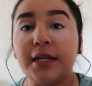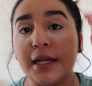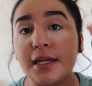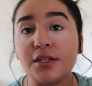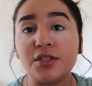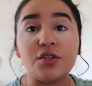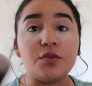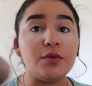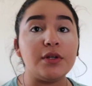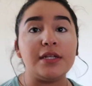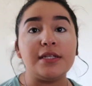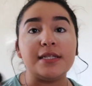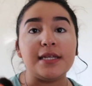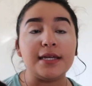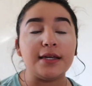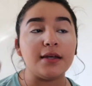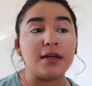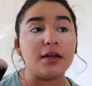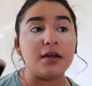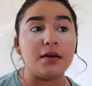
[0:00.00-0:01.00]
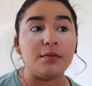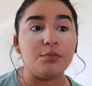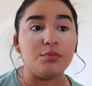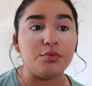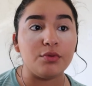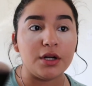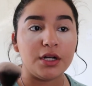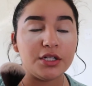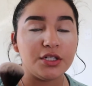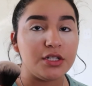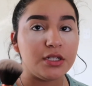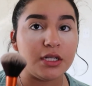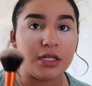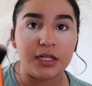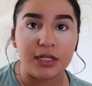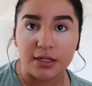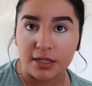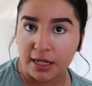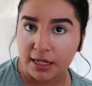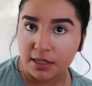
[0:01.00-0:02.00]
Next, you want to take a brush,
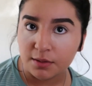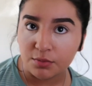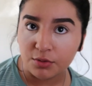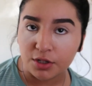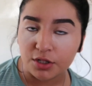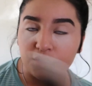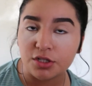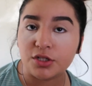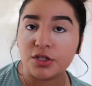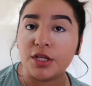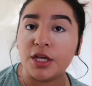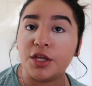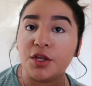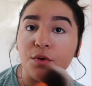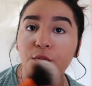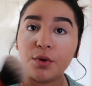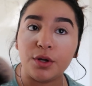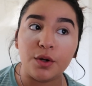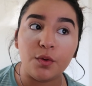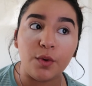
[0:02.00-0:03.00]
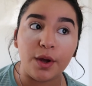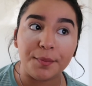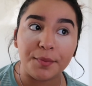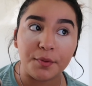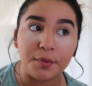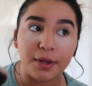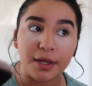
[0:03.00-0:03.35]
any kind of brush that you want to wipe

==

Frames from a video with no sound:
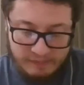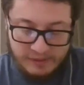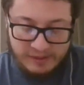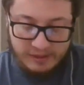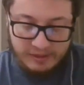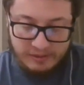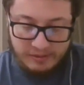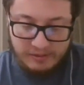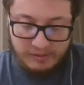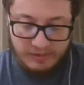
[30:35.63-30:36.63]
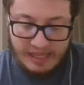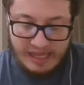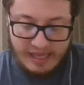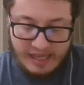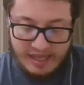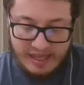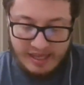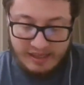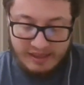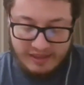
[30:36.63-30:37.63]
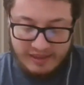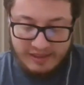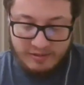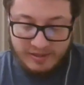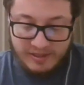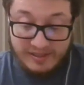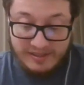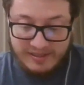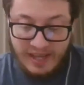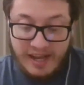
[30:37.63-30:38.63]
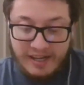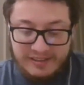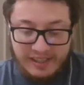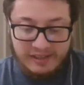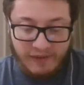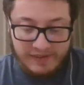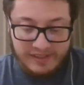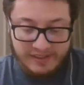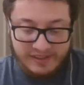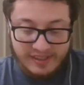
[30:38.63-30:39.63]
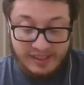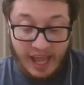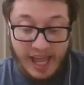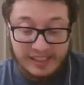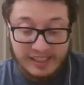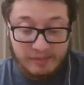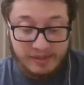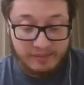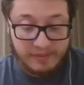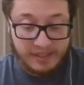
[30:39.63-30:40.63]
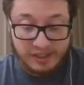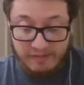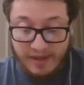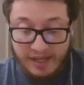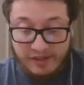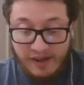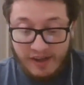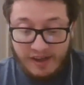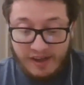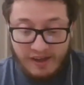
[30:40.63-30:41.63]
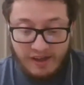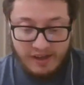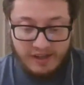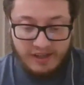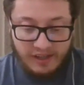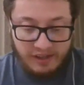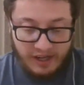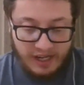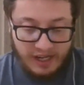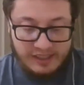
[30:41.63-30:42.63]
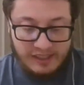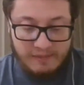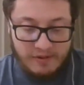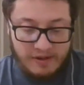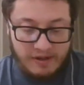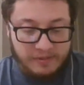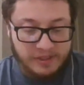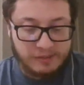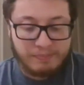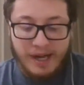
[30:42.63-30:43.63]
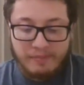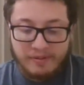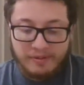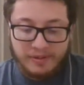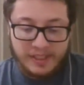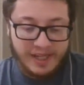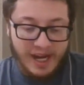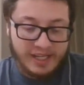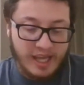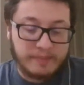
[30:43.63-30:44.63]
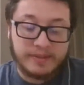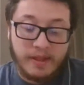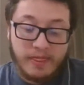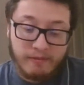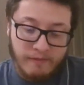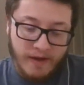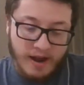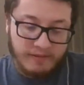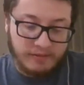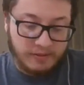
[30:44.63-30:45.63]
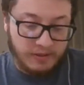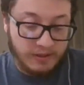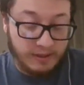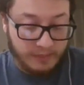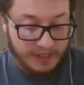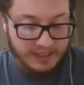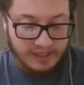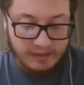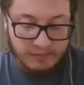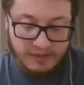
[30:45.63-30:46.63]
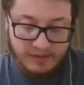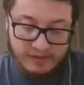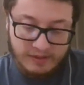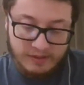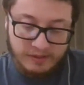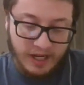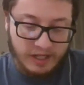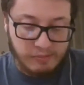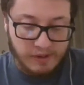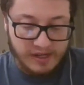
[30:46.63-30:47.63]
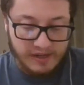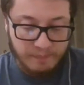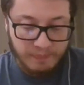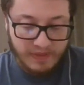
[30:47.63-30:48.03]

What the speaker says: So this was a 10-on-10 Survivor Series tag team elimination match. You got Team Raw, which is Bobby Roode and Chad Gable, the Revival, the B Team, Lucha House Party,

TASK INSTRUCTIONS:
Every line above from the one with "[30:44.63-30:45.63]" down to the one with "What the speaker" must be written out exactly, and no picture may appear.

TASK OUTPUT:
[30:44.63-30:45.63]
[30:45.63-30:46.63]
[30:46.63-30:47.63]
[30:47.63-30:48.03]

What the speaker says: So this was a 10-on-10 Survivor Series tag team elimination match. You got Team Raw, which is Bobby Roode and Chad Gable, the Revival, the B Team, Lucha House Party,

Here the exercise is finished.